The use of help cards for children with SM can be controversial as some feel that it is enabling the child to continue avoiding speech. From my perspective I find them very useful in lowering the child's anxiety about things that may happen as a result of their inability to communicate their needs. E.g. not having to worry that they will wet themselves because they can't ask to go to the toilet. Cards are therefore a temporary accomodation. Here's how you use them and as a bridge to speech rather than an enabling thing:
1. For children who can't yet read well- use cards with pictures or symbols on them as well as one simple word. You need things like: toilet, hungry, thirsty, sad, wet pants, tired etc.
2. Make several sets of help cards as they will lose them. They are best off laminated and kept on a ring. You can keep a set in their drawer, in their bag, give one to the teacher, give one to each specialist subject teacher if they have them.
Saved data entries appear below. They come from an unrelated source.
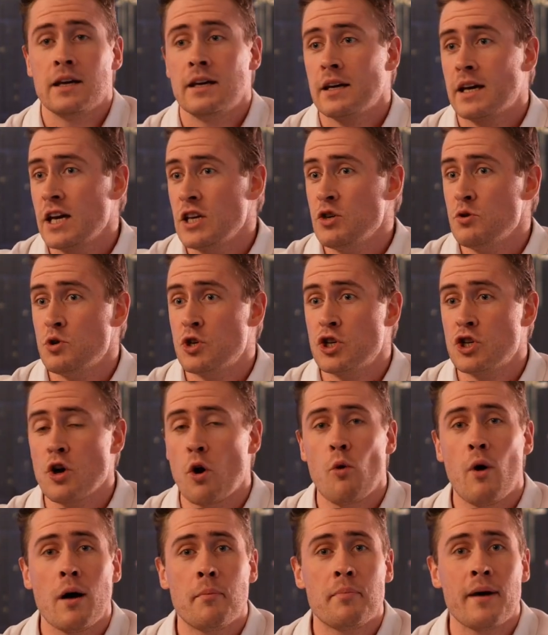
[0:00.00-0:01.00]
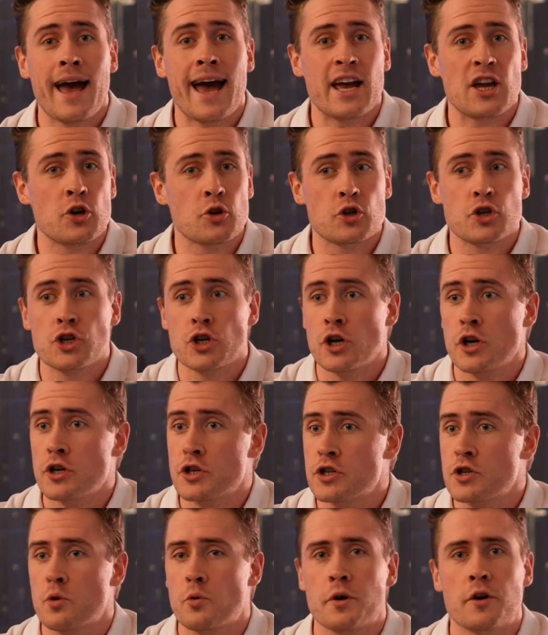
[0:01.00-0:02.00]
Can you show up at your
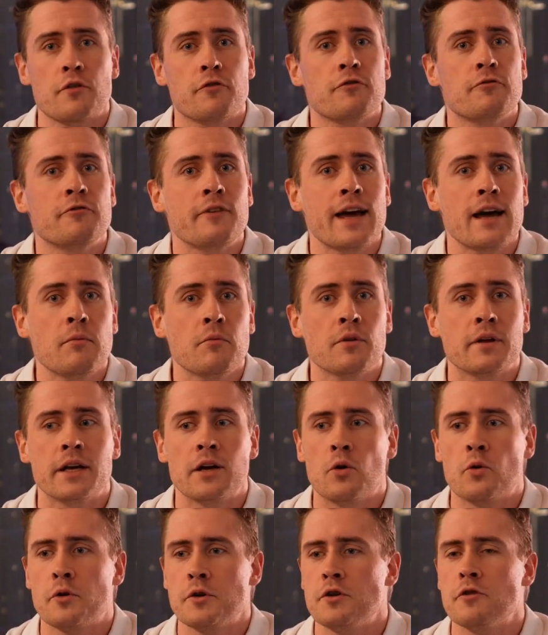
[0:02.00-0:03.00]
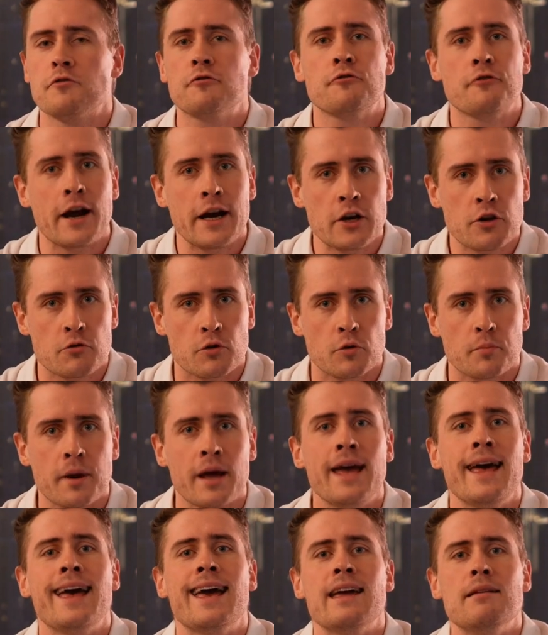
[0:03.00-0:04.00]
church or your family or in your friend group
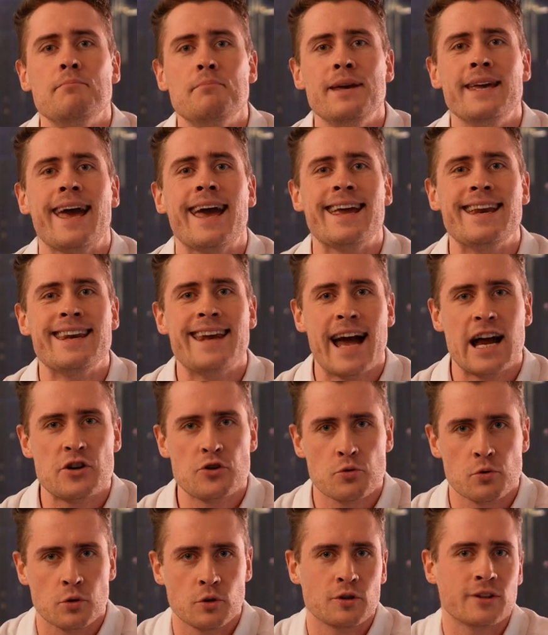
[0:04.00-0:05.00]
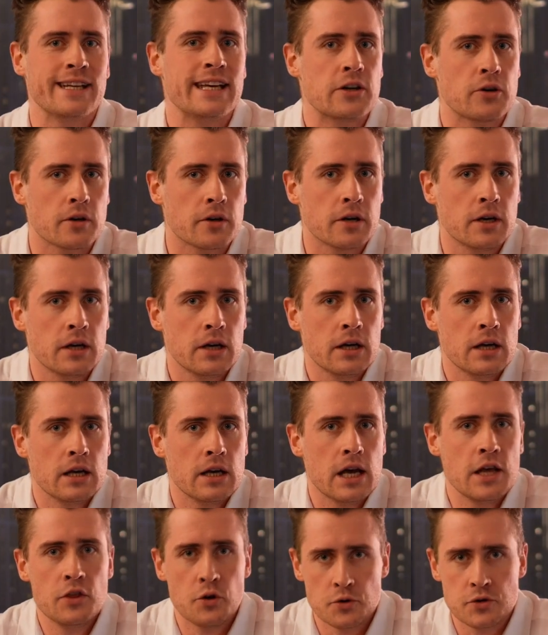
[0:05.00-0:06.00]
and be a natural leader
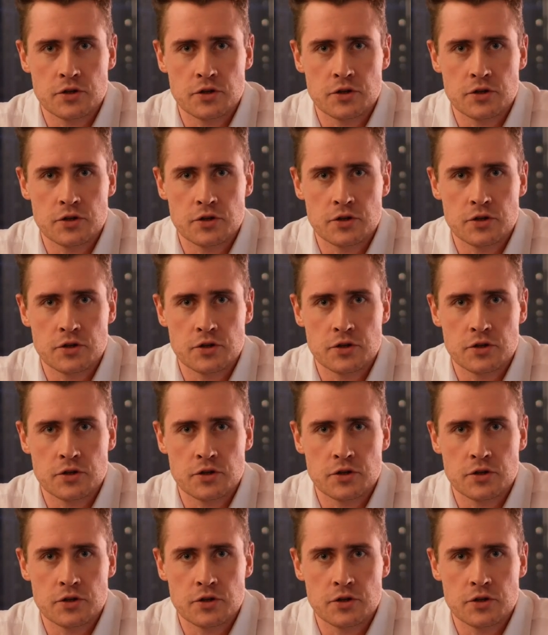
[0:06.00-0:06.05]
in those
Then they can also keep a set in their pocket or on a lanyard if they are comfortable with that. The other option for really little ones who perhaps don't have the patience to leaf through cards is a laminated board with all options on and the child can point to the need or state.
3. How will they get the teacher's attention to show the cards? They may not be brave enough to queue up to show the cards. Ask the child what they would be comfortable with. Maybe a sign or asking a friend to go with them. Hopefully the teacher is sensitive enough to notice and approach the child first. Once that becomes easy you can then continually set and reward new goals e.g. putting up your hand for help, queuing up for help.
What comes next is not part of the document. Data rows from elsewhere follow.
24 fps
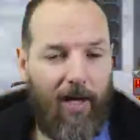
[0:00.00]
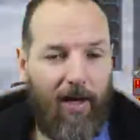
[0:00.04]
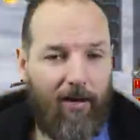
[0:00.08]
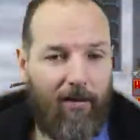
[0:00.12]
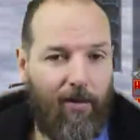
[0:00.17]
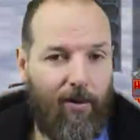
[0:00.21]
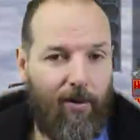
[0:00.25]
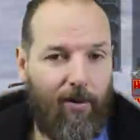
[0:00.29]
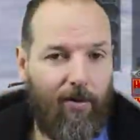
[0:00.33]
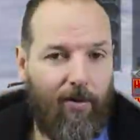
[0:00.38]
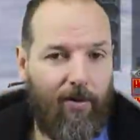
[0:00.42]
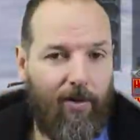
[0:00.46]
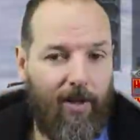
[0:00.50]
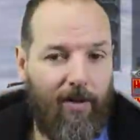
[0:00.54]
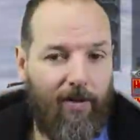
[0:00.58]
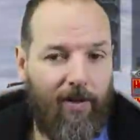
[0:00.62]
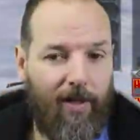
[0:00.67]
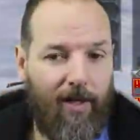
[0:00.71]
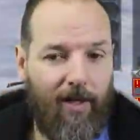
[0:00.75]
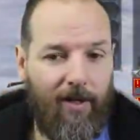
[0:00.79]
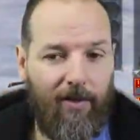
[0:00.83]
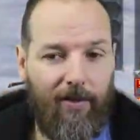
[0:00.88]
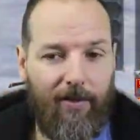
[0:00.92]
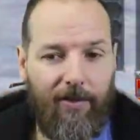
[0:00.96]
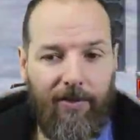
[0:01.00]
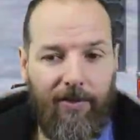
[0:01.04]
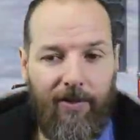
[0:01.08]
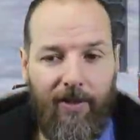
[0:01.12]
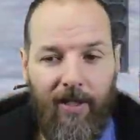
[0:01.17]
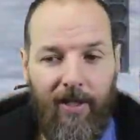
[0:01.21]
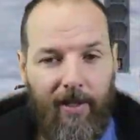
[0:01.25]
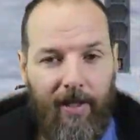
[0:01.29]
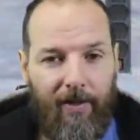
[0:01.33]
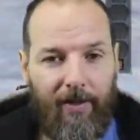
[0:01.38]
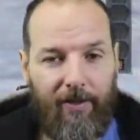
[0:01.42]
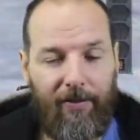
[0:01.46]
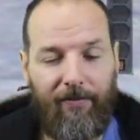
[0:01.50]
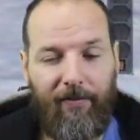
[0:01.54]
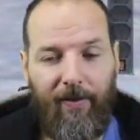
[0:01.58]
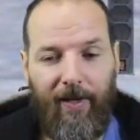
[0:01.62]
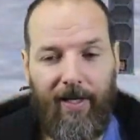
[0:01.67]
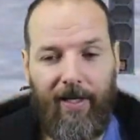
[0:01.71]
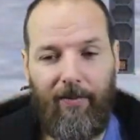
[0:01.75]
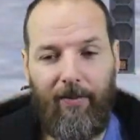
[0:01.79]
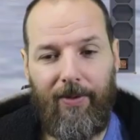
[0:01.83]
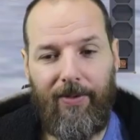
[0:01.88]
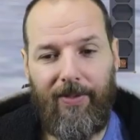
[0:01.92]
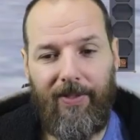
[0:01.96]
aggro than the heals. Now this
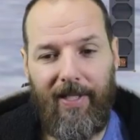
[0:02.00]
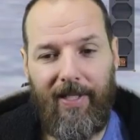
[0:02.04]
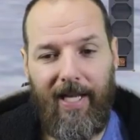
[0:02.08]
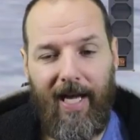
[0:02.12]
fight was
4. Each time they take a first big step I find it easier if the parent or support person is there to nudge them along. You can rehearse in advance : 'Ok so today we are going to use your cards with Mrs Wilson. I will go with you and queue up to show her your toilet card when you need to go. Then you will get 4 stickers on your chart and a chocolate frog when I pick you up!'. Then stay and practice the new thing several times, giving a sticker for each repetition. Don't expect them to be able to practice once with you and then that's it. Continue to reward them heavily the first few times they initiate use of the cards themselves. Then 1 sticker for each use. Each time you up the difficulty level, go back to heavy rewards for the first few times.
5. As soon as the child can read well enough, make the cards more complex so that their needs are better met and they can express themselves more fully. We've included things like: 'Someone upset or hurt me' and 'I need a buddy for recess' and then each child's name in the class so they can point to the name. We also put things like 'I can't find my....' and then on the other side a list of things they might have lost. We also put more open ended things on there like 'I am worried about something' so then the teacher can try and draw out what the worry is, whether using a whisper buddy or writing it down or nodding if the teacher guesses correctly. We've also made cards for our daughter to use with her friends that say ' will you go with me to ask for help?' 'thank you' and 'please can I play with you at lunch?'
6. Whenever the child is finding the use of cards easy, make it a little bit harder e.g if the child is already verbal with the teacher when no one else is around, the teacher could take the child into a quiet corner and see if they can repeat one word that is on the card. You can use humour too. E.g. 'Saskia, I can see that you have a help card there. Let's go in the corner and see what it is. Oh, do you need to go to the toilet or do you need to tell me there is a hippo on the oval?' Saying just 'toilet' or 'yes' can then be heavily rewarded. Or even just sounding out the letter T for toilet.
7. Another way of making it harder is instead of responding to what the card says each time is to get the child to whisper what is on the card to a friend. Gradually over time the whispers get louder so the teacher can hear. I prefer not to use just a whisper buddy and no cards because if their buddy is away or they have had a falling out then they are stuck. They can also become too dependent on the buddy. With the cards they are initiating it themselves but can still use a friend for help too.
8. Make sure that the teacher doesn't spring new challenges on the child. It needs to be planned in advance. They might take a quiet moment and say: 'Nathan, you have been doing so well with using your cards all week. Do you think you would be brave enough next week if we go in the reading corner and you could sound out the first letter to me for 4 stickers on your reward chart?' If the child looks really stressed then find another challenge that they think they might be able to do. It could be something as small as sitting closer to the group on the mat instead of hiding away at the back. Or using the cards with a relief teacher.
9. Different children find different things hard. Some might find signs easier than cards, but for most children cards come first then signs, as signs are more expressive and there is also some performance anxiety about doing the sign 'wrong'.